Segment Start: Data under study
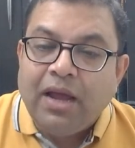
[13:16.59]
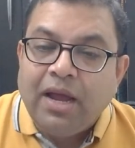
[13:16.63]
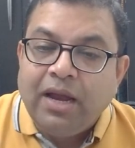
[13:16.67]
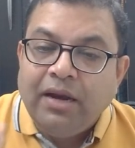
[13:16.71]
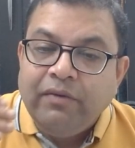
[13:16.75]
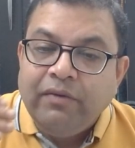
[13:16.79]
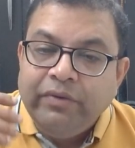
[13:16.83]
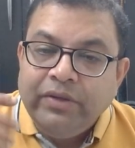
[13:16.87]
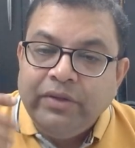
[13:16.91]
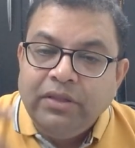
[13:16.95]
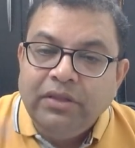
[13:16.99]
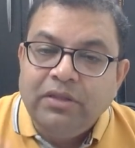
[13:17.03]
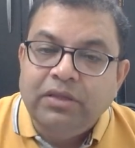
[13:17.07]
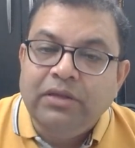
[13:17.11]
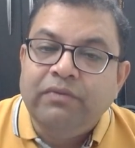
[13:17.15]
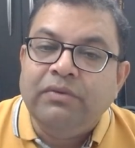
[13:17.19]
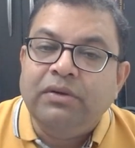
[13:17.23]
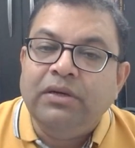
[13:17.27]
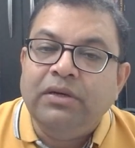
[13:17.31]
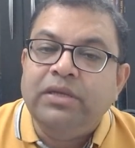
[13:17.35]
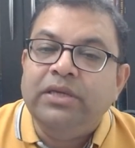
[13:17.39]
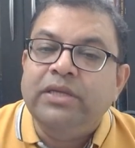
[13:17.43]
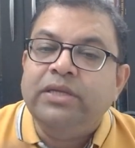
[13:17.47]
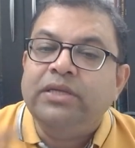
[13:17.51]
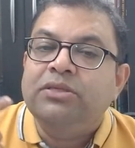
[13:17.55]
and with
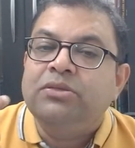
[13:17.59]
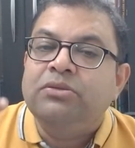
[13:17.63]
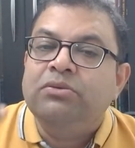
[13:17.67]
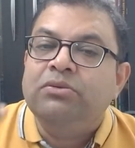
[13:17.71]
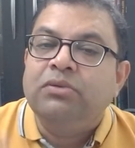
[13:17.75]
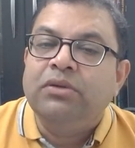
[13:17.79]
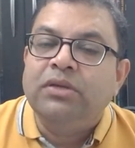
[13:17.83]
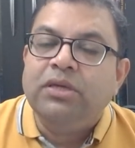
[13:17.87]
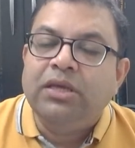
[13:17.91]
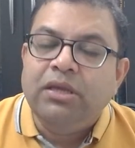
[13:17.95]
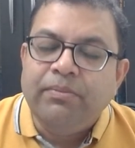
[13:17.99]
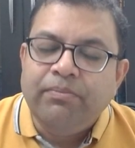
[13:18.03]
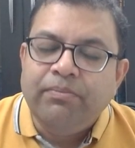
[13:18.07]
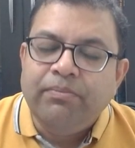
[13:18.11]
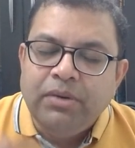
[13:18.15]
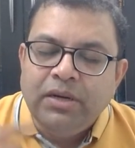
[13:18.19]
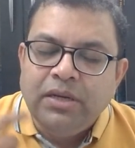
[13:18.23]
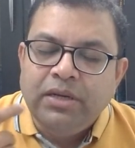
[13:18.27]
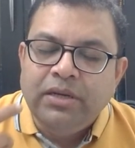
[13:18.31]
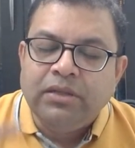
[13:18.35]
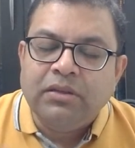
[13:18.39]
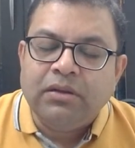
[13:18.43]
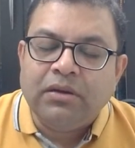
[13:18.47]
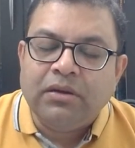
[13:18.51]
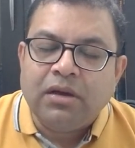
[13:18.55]
evil deeds you will keep
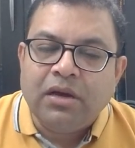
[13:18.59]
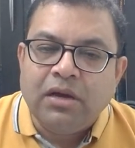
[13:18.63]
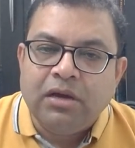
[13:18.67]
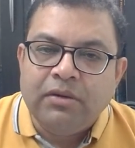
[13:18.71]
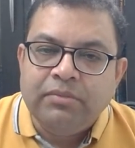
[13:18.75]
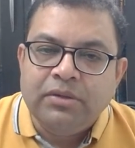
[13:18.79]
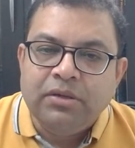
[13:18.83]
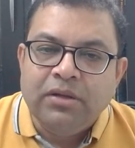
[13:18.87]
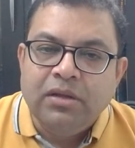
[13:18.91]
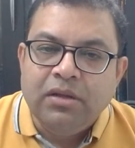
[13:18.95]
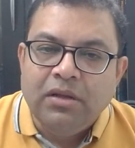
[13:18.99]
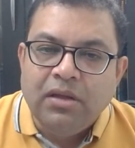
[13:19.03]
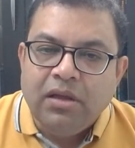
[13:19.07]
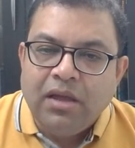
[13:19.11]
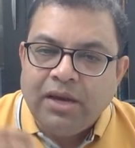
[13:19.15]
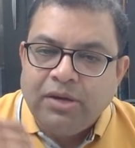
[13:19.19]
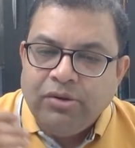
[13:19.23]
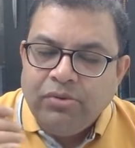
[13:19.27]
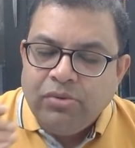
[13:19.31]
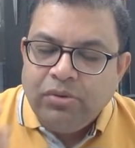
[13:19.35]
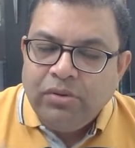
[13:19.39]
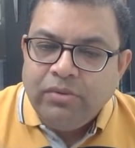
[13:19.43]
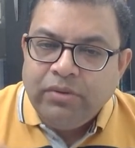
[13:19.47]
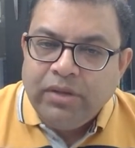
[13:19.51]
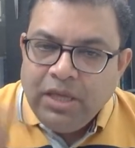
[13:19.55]
building the karma and
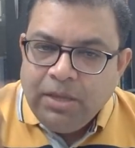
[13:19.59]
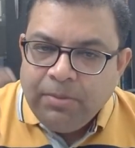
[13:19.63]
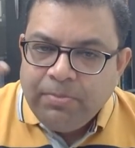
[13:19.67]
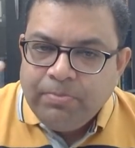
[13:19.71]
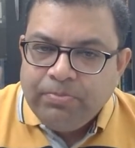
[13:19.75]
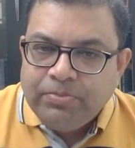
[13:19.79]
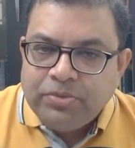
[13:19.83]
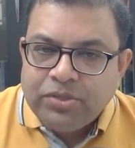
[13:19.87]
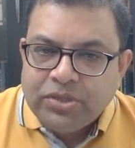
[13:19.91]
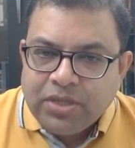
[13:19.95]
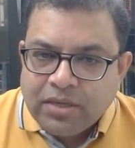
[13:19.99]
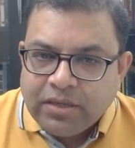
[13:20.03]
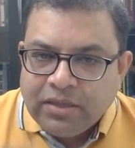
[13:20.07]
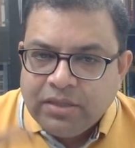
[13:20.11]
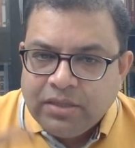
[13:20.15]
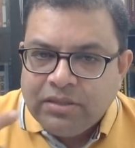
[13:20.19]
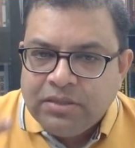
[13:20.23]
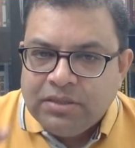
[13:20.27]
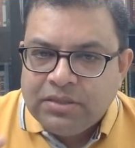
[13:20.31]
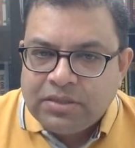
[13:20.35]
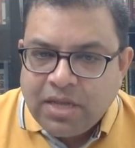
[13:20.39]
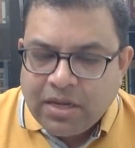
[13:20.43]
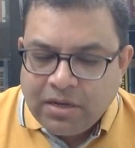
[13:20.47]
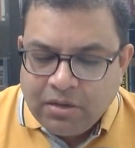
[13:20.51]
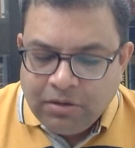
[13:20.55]
you will keep stuck in
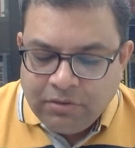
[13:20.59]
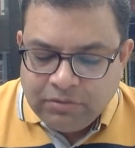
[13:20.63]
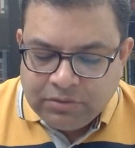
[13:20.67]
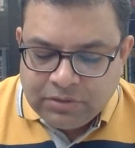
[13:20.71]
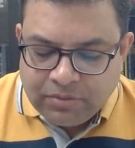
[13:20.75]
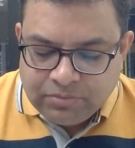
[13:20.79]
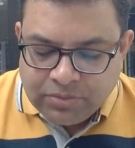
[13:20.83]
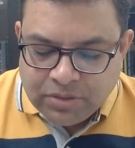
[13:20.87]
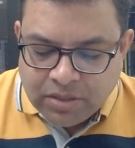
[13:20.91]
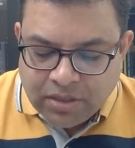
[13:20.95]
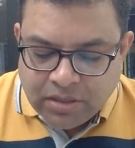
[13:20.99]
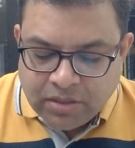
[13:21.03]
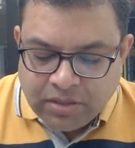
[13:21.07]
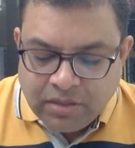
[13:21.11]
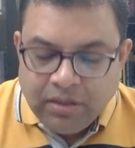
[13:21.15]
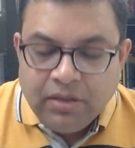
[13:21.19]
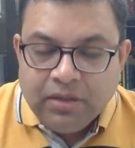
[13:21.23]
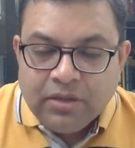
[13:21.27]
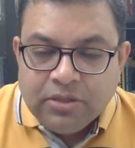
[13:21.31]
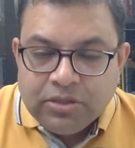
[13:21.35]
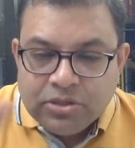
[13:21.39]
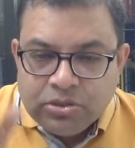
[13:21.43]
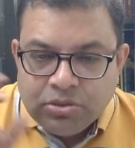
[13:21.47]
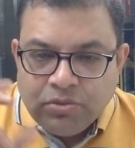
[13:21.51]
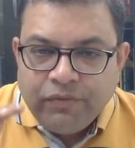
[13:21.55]
this cycle of samsara
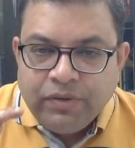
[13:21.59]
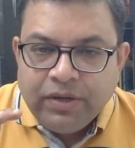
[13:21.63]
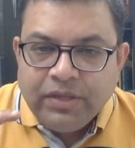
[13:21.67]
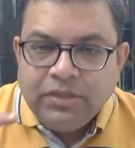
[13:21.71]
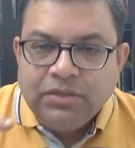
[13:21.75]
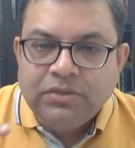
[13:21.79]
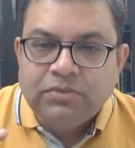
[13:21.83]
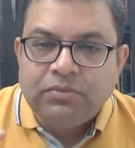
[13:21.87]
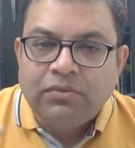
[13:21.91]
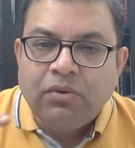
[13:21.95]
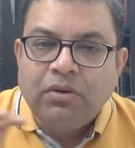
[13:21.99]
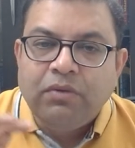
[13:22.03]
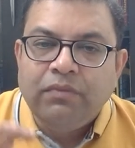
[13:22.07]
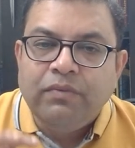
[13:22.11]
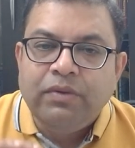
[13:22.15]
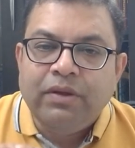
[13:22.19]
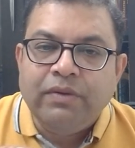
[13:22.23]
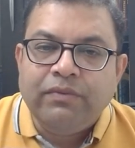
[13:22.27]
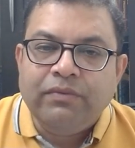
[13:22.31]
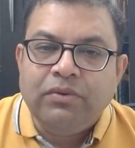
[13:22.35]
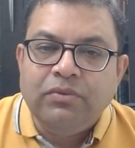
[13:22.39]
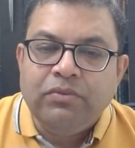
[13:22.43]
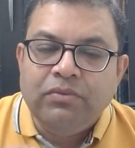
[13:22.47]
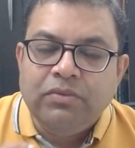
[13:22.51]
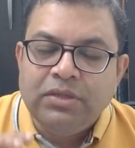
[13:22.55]
so friends what we
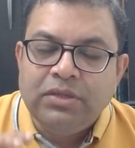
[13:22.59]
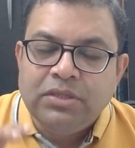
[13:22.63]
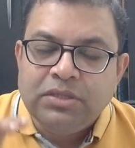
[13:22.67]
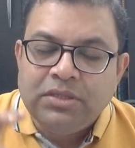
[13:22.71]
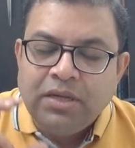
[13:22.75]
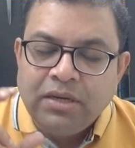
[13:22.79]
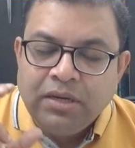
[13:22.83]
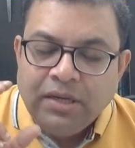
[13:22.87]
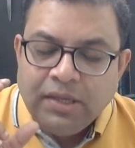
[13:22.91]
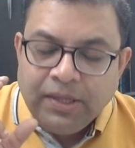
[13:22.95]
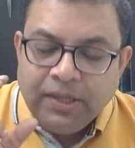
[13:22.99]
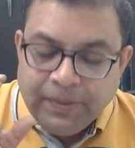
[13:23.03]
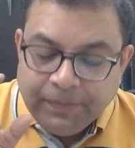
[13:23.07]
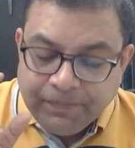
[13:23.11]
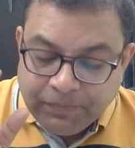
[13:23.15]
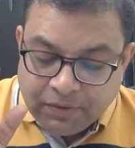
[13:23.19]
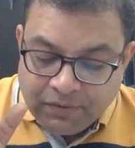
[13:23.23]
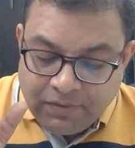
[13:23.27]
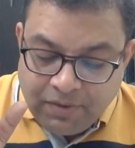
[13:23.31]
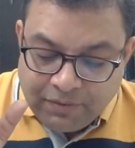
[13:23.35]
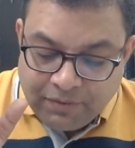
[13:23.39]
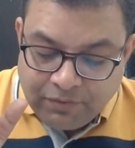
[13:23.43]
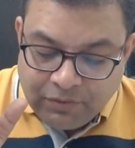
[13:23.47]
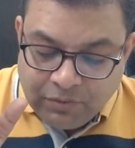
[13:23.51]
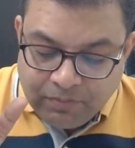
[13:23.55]
have to do is that
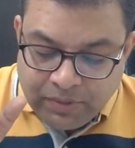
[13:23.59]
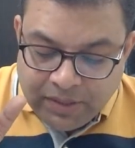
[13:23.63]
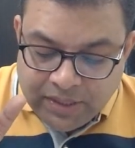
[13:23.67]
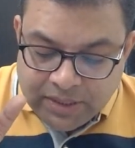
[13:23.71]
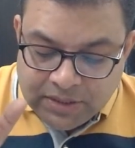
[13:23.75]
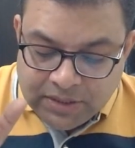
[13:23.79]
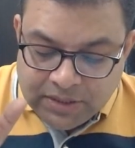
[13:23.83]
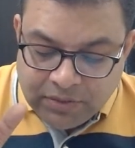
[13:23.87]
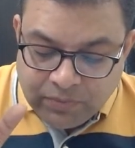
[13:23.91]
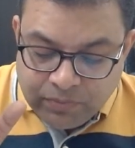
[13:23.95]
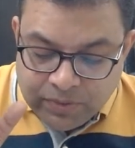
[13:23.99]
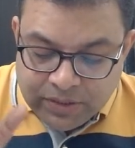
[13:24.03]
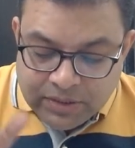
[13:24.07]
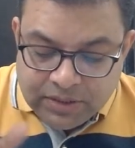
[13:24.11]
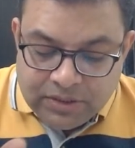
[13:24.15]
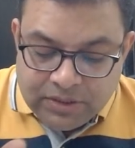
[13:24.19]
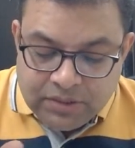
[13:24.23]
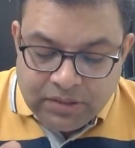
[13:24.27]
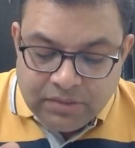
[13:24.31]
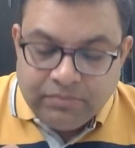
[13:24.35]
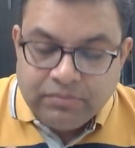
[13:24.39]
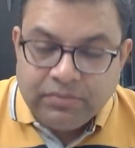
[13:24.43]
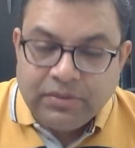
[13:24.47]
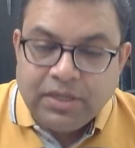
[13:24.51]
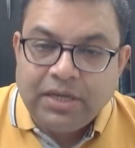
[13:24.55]
we have to place the
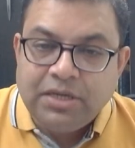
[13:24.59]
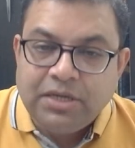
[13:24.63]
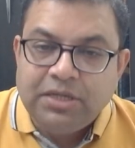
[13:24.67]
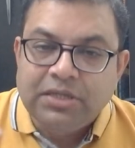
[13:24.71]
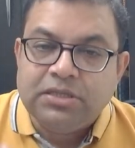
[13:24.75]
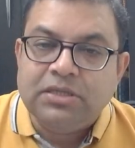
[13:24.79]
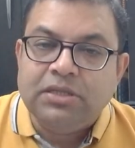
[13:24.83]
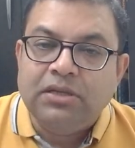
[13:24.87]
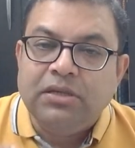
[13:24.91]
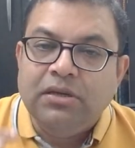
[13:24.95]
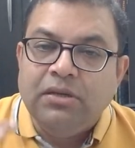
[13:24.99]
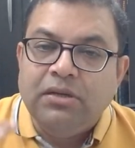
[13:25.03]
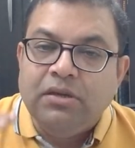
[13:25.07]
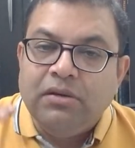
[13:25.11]
wisdom that is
Segment End: Data under study
= What the task asks =
Every record above should be transcribed exactly; the pictures stay out of the copy.

= Answer space =
[13:16.59]
[13:16.63]
[13:16.67]
[13:16.71]
[13:16.75]
[13:16.79]
[13:16.83]
[13:16.87]
[13:16.91]
[13:16.95]
[13:16.99]
[13:17.03]
[13:17.07]
[13:17.11]
[13:17.15]
[13:17.19]
[13:17.23]
[13:17.27]
[13:17.31]
[13:17.35]
[13:17.39]
[13:17.43]
[13:17.47]
[13:17.51]
[13:17.55]
and with
[13:17.59]
[13:17.63]
[13:17.67]
[13:17.71]
[13:17.75]
[13:17.79]
[13:17.83]
[13:17.87]
[13:17.91]
[13:17.95]
[13:17.99]
[13:18.03]
[13:18.07]
[13:18.11]
[13:18.15]
[13:18.19]
[13:18.23]
[13:18.27]
[13:18.31]
[13:18.35]
[13:18.39]
[13:18.43]
[13:18.47]
[13:18.51]
[13:18.55]
evil deeds you will keep
[13:18.59]
[13:18.63]
[13:18.67]
[13:18.71]
[13:18.75]
[13:18.79]
[13:18.83]
[13:18.87]
[13:18.91]
[13:18.95]
[13:18.99]
[13:19.03]
[13:19.07]
[13:19.11]
[13:19.15]
[13:19.19]
[13:19.23]
[13:19.27]
[13:19.31]
[13:19.35]
[13:19.39]
[13:19.43]
[13:19.47]
[13:19.51]
[13:19.55]
building the karma and
[13:19.59]
[13:19.63]
[13:19.67]
[13:19.71]
[13:19.75]
[13:19.79]
[13:19.83]
[13:19.87]
[13:19.91]
[13:19.95]
[13:19.99]
[13:20.03]
[13:20.07]
[13:20.11]
[13:20.15]
[13:20.19]
[13:20.23]
[13:20.27]
[13:20.31]
[13:20.35]
[13:20.39]
[13:20.43]
[13:20.47]
[13:20.51]
[13:20.55]
you will keep stuck in
[13:20.59]
[13:20.63]
[13:20.67]
[13:20.71]
[13:20.75]
[13:20.79]
[13:20.83]
[13:20.87]
[13:20.91]
[13:20.95]
[13:20.99]
[13:21.03]
[13:21.07]
[13:21.11]
[13:21.15]
[13:21.19]
[13:21.23]
[13:21.27]
[13:21.31]
[13:21.35]
[13:21.39]
[13:21.43]
[13:21.47]
[13:21.51]
[13:21.55]
this cycle of samsara
[13:21.59]
[13:21.63]
[13:21.67]
[13:21.71]
[13:21.75]
[13:21.79]
[13:21.83]
[13:21.87]
[13:21.91]
[13:21.95]
[13:21.99]
[13:22.03]
[13:22.07]
[13:22.11]
[13:22.15]
[13:22.19]
[13:22.23]
[13:22.27]
[13:22.31]
[13:22.35]
[13:22.39]
[13:22.43]
[13:22.47]
[13:22.51]
[13:22.55]
so friends what we
[13:22.59]
[13:22.63]
[13:22.67]
[13:22.71]
[13:22.75]
[13:22.79]
[13:22.83]
[13:22.87]
[13:22.91]
[13:22.95]
[13:22.99]
[13:23.03]
[13:23.07]
[13:23.11]
[13:23.15]
[13:23.19]
[13:23.23]
[13:23.27]
[13:23.31]
[13:23.35]
[13:23.39]
[13:23.43]
[13:23.47]
[13:23.51]
[13:23.55]
have to do is that
[13:23.59]
[13:23.63]
[13:23.67]
[13:23.71]
[13:23.75]
[13:23.79]
[13:23.83]
[13:23.87]
[13:23.91]
[13:23.95]
[13:23.99]
[13:24.03]
[13:24.07]
[13:24.11]
[13:24.15]
[13:24.19]
[13:24.23]
[13:24.27]
[13:24.31]
[13:24.35]
[13:24.39]
[13:24.43]
[13:24.47]
[13:24.51]
[13:24.55]
we have to place the
[13:24.59]
[13:24.63]
[13:24.67]
[13:24.71]
[13:24.75]
[13:24.79]
[13:24.83]
[13:24.87]
[13:24.91]
[13:24.95]
[13:24.99]
[13:25.03]
[13:25.07]
[13:25.11]
wisdom that is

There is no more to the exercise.